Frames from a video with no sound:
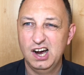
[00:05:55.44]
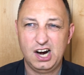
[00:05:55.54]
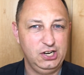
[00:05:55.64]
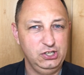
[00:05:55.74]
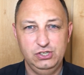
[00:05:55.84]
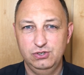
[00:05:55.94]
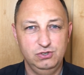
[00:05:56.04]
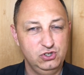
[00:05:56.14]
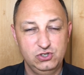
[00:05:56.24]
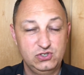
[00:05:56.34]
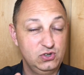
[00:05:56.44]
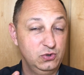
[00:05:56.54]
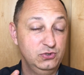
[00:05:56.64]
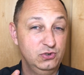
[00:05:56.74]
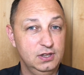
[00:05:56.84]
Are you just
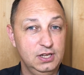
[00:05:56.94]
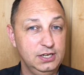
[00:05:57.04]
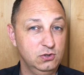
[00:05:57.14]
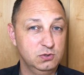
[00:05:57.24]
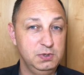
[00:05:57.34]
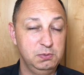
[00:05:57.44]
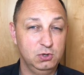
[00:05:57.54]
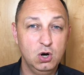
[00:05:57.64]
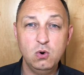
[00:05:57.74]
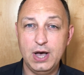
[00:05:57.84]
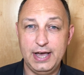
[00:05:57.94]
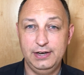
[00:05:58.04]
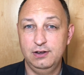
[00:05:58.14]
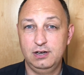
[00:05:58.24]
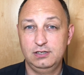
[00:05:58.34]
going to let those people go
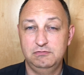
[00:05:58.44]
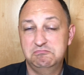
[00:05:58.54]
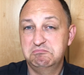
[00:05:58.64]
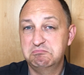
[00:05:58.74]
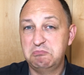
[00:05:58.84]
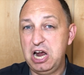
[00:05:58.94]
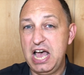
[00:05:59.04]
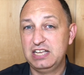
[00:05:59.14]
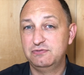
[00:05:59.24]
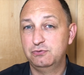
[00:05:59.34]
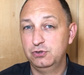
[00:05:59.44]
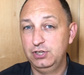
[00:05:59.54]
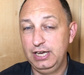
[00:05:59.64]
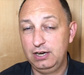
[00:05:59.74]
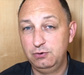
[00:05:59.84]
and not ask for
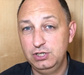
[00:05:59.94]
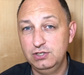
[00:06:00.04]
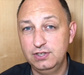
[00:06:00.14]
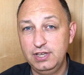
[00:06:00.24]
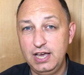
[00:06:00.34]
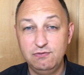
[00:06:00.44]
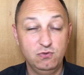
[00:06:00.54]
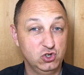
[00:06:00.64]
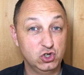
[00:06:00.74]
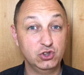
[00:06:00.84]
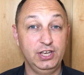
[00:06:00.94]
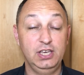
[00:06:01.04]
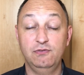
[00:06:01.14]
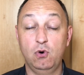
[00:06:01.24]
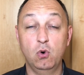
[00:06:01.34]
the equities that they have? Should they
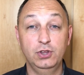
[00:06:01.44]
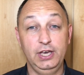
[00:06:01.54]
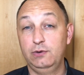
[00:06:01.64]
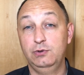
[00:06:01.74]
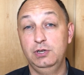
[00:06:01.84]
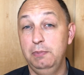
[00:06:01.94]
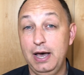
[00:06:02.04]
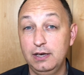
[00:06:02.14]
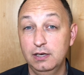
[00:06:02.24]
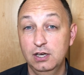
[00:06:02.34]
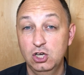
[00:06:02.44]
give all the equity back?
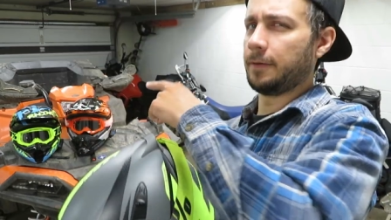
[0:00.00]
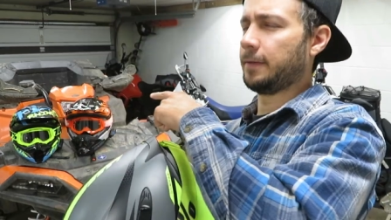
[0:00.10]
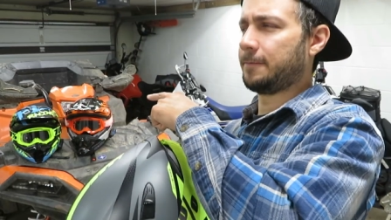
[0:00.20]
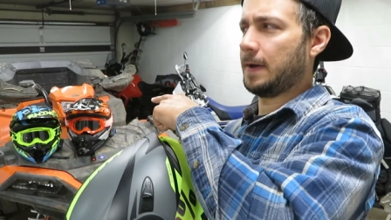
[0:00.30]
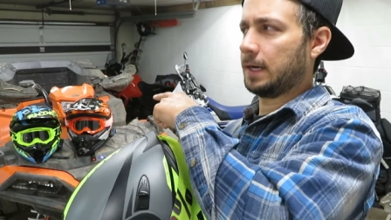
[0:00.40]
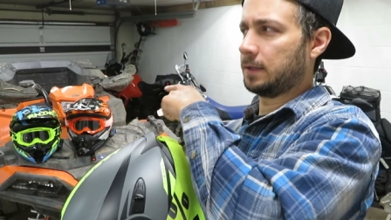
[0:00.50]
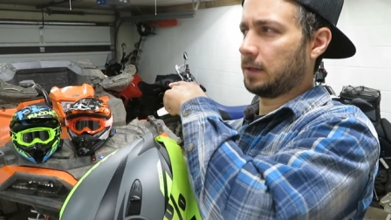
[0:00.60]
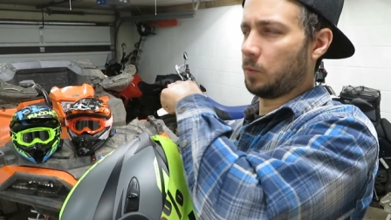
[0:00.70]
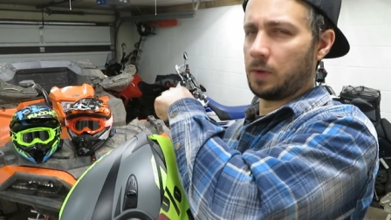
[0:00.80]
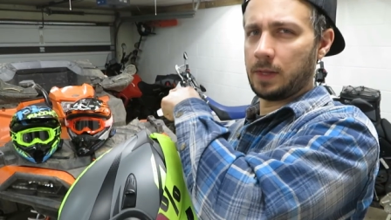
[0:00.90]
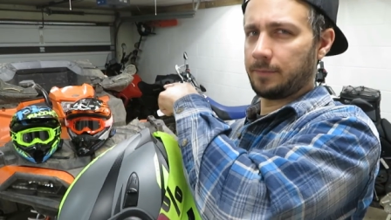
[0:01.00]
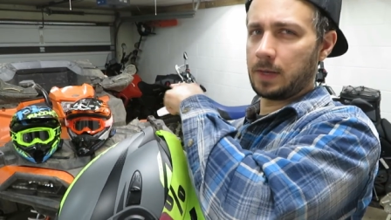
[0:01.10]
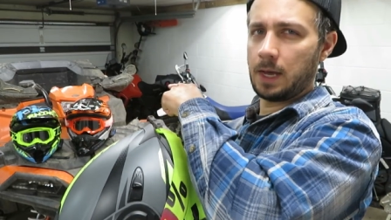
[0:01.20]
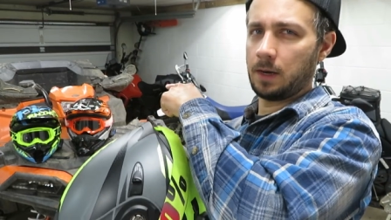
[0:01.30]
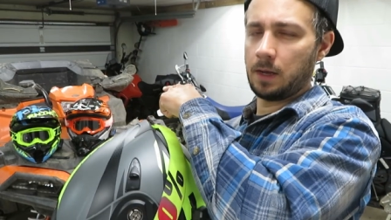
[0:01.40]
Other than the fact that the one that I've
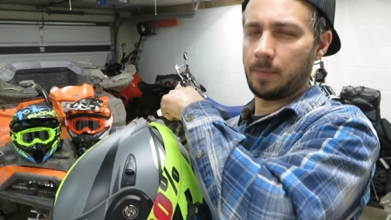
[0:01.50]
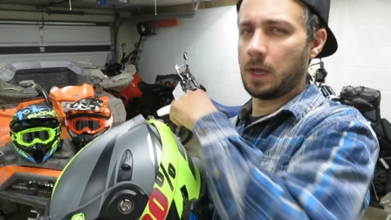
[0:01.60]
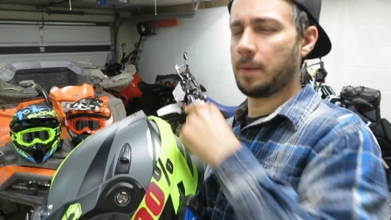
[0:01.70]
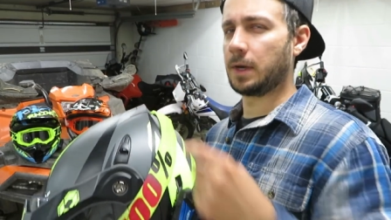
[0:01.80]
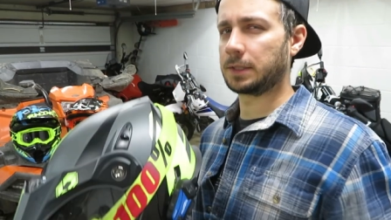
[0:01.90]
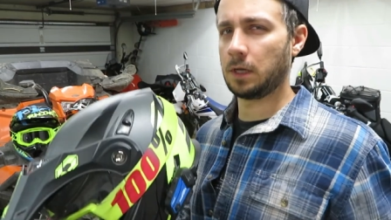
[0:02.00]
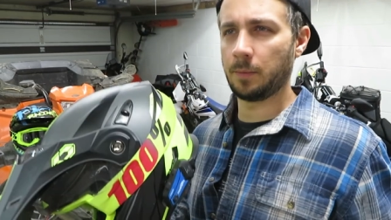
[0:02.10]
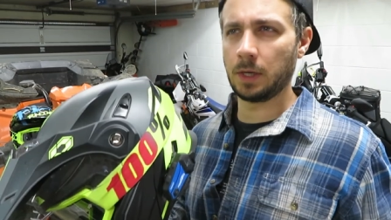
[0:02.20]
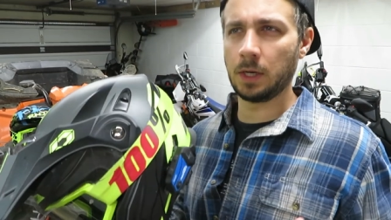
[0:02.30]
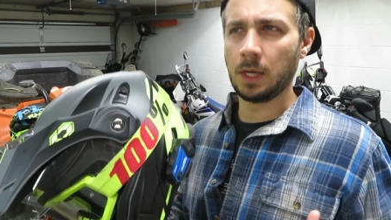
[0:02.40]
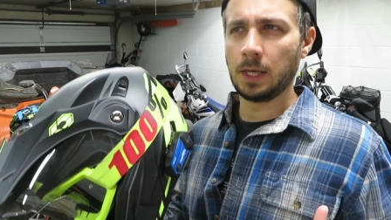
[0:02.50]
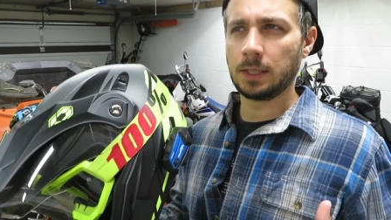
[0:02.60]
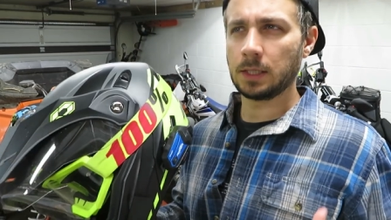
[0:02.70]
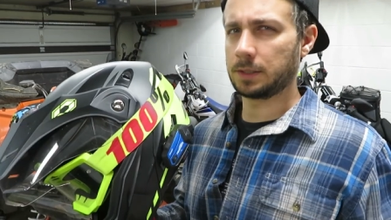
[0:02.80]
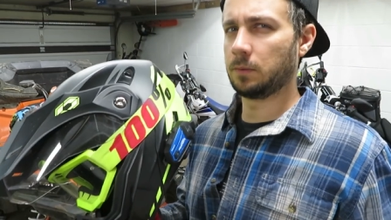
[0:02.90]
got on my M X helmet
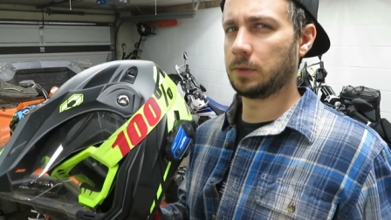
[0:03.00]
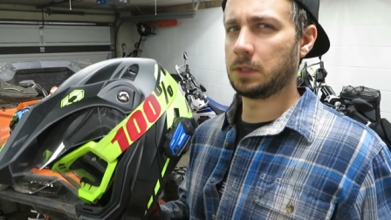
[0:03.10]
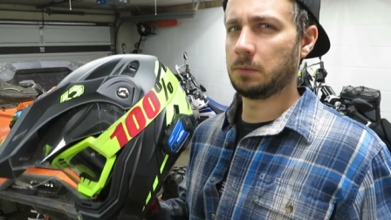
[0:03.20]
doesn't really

[What is expected] Print exactly the first line of the entries and every line after it through the one that contains "[00:05:57.74]", leaving the pictures out.

[Solution for this problem]
Frames from a video with no sound:
[00:05:55.44]
[00:05:55.54]
[00:05:55.64]
[00:05:55.74]
[00:05:55.84]
[00:05:55.94]
[00:05:56.04]
[00:05:56.14]
[00:05:56.24]
[00:05:56.34]
[00:05:56.44]
[00:05:56.54]
[00:05:56.64]
[00:05:56.74]
[00:05:56.84]
Are you just
[00:05:56.94]
[00:05:57.04]
[00:05:57.14]
[00:05:57.24]
[00:05:57.34]
[00:05:57.44]
[00:05:57.54]
[00:05:57.64]
[00:05:57.74]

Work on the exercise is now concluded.